▶ **Problem to solve**
Every line from the one holding "[4:45.75-4:46.75]" through the one holding "Transcript: person who" in the data below must be returned exactly, both ends included, with pictures left out and nothing else added.

▶ **Records**
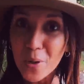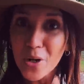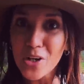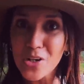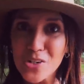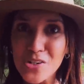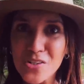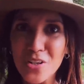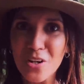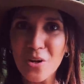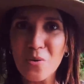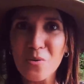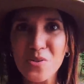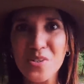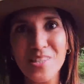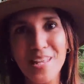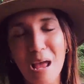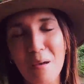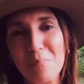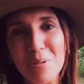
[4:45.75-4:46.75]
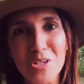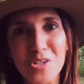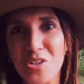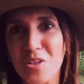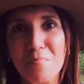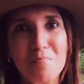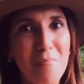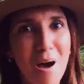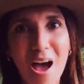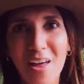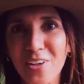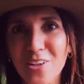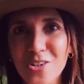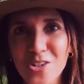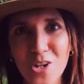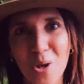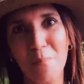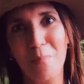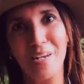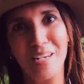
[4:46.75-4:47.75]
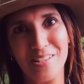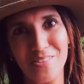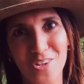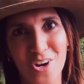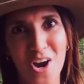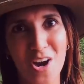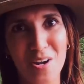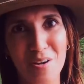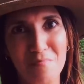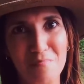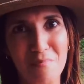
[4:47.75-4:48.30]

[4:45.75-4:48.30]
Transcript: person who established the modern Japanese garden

==

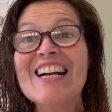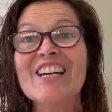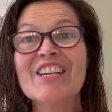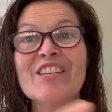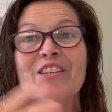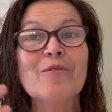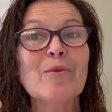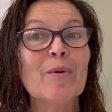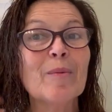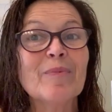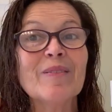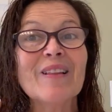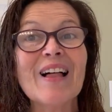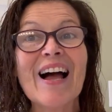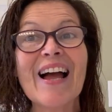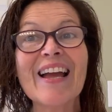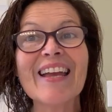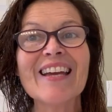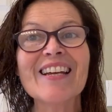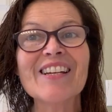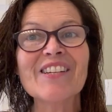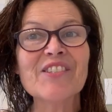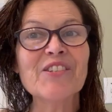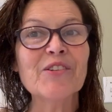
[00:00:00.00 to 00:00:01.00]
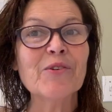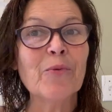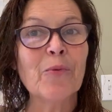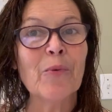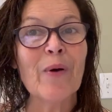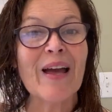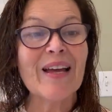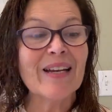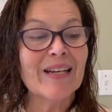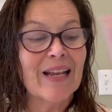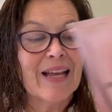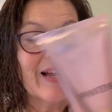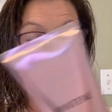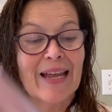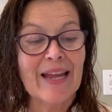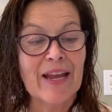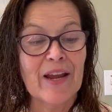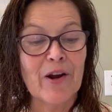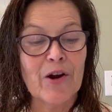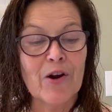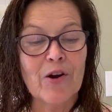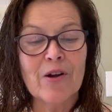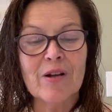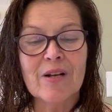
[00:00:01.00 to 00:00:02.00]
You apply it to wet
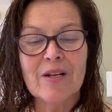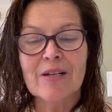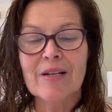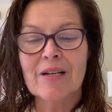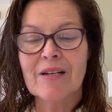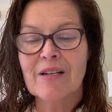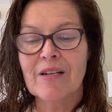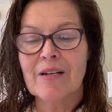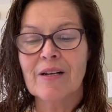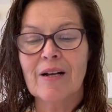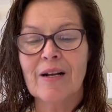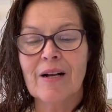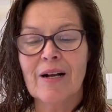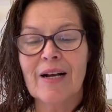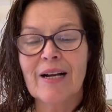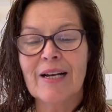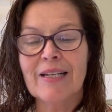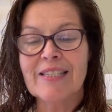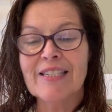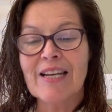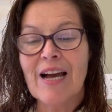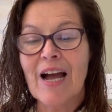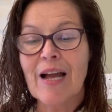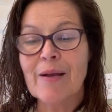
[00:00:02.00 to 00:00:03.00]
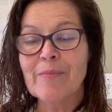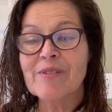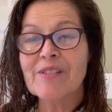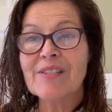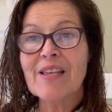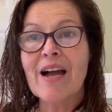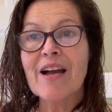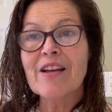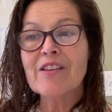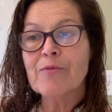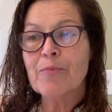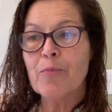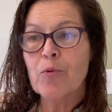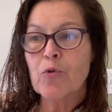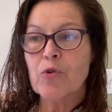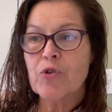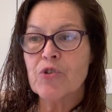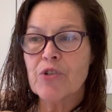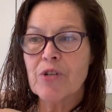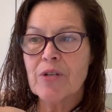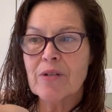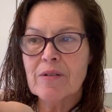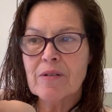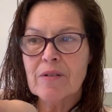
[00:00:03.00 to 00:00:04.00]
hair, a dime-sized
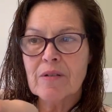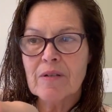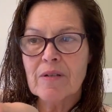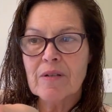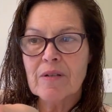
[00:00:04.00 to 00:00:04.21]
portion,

▶ **Reply to the exercise**
[4:45.75-4:46.75]
[4:46.75-4:47.75]
[4:47.75-4:48.30]

[4:45.75-4:48.30]
Transcript: person who established the modern Japanese garden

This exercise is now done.